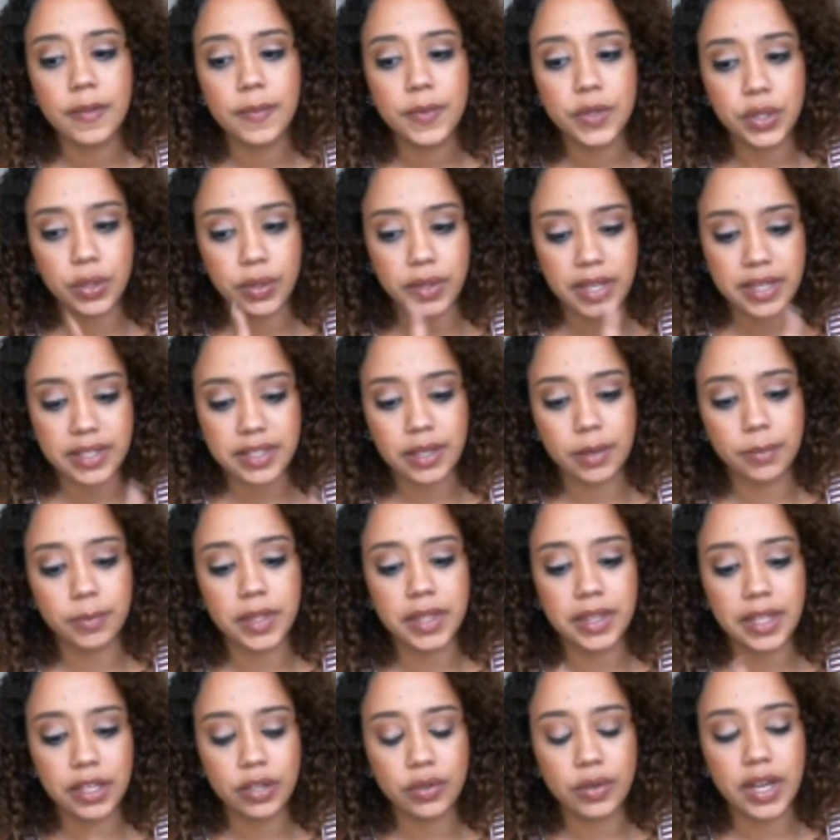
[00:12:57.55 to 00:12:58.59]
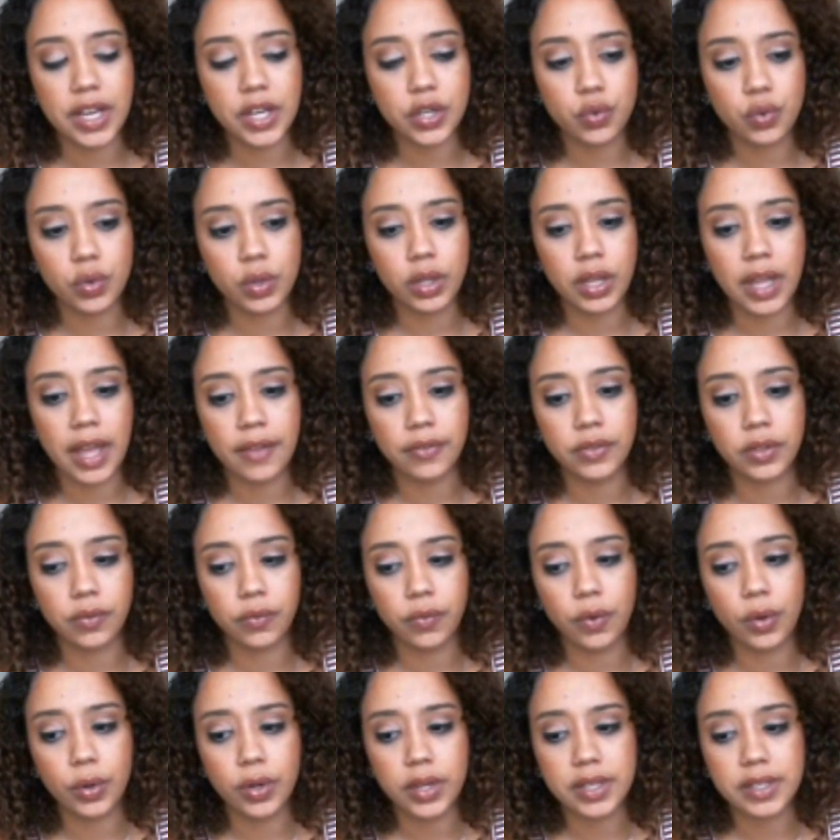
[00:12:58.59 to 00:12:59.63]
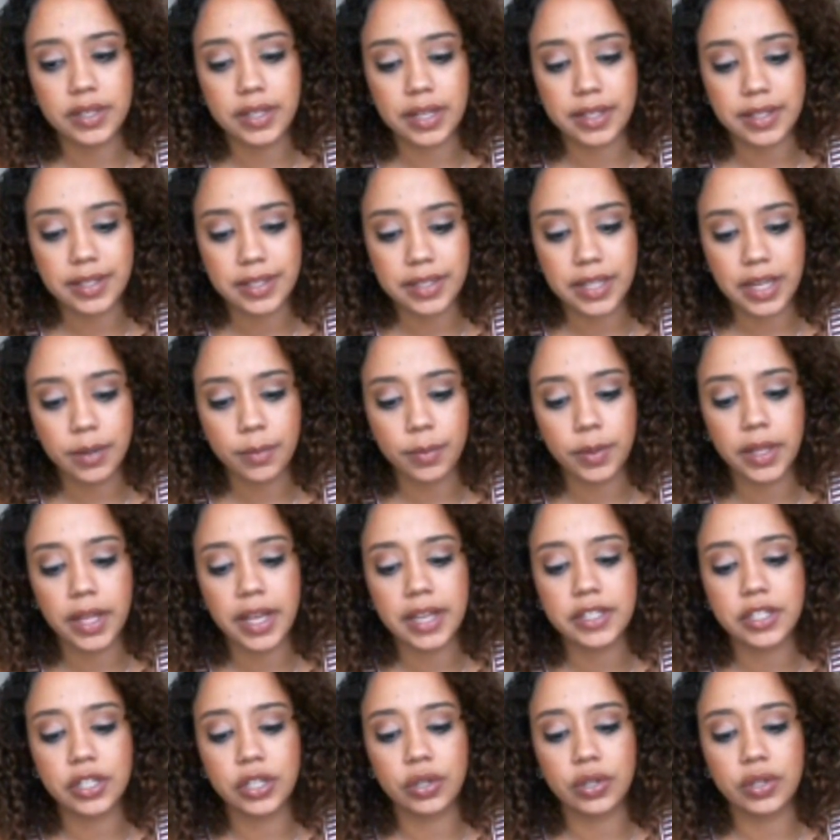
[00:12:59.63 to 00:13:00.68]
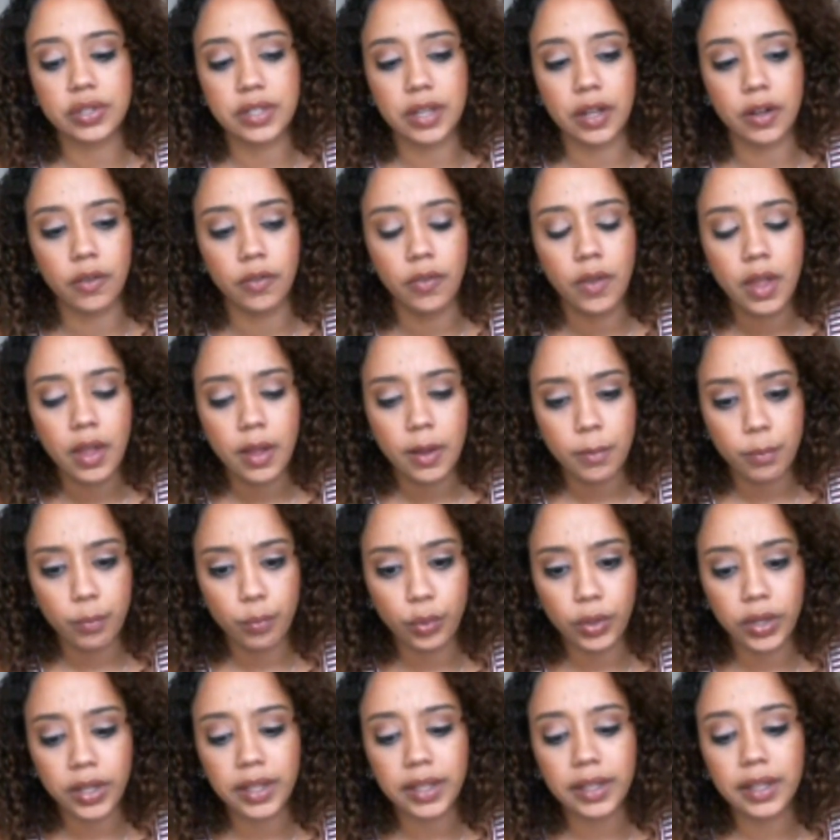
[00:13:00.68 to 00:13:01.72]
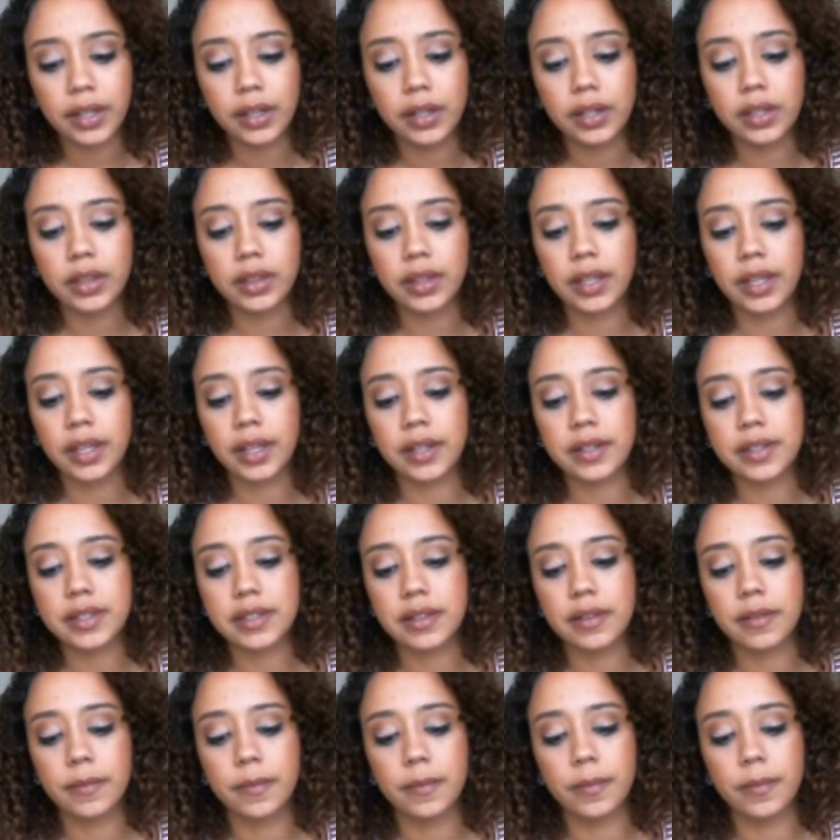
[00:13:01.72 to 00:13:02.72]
So that's something that you guys really have to focus on, stabilizing yourself, bringing in good things,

Task description
The records, exactly as written but without images, should be returned.

Answer space
[00:12:57.55 to 00:12:58.59]
[00:12:58.59 to 00:12:59.63]
[00:12:59.63 to 00:13:00.68]
[00:13:00.68 to 00:13:01.72]
[00:13:01.72 to 00:13:02.72]
So that's something that you guys really have to focus on, stabilizing yourself, bringing in good things,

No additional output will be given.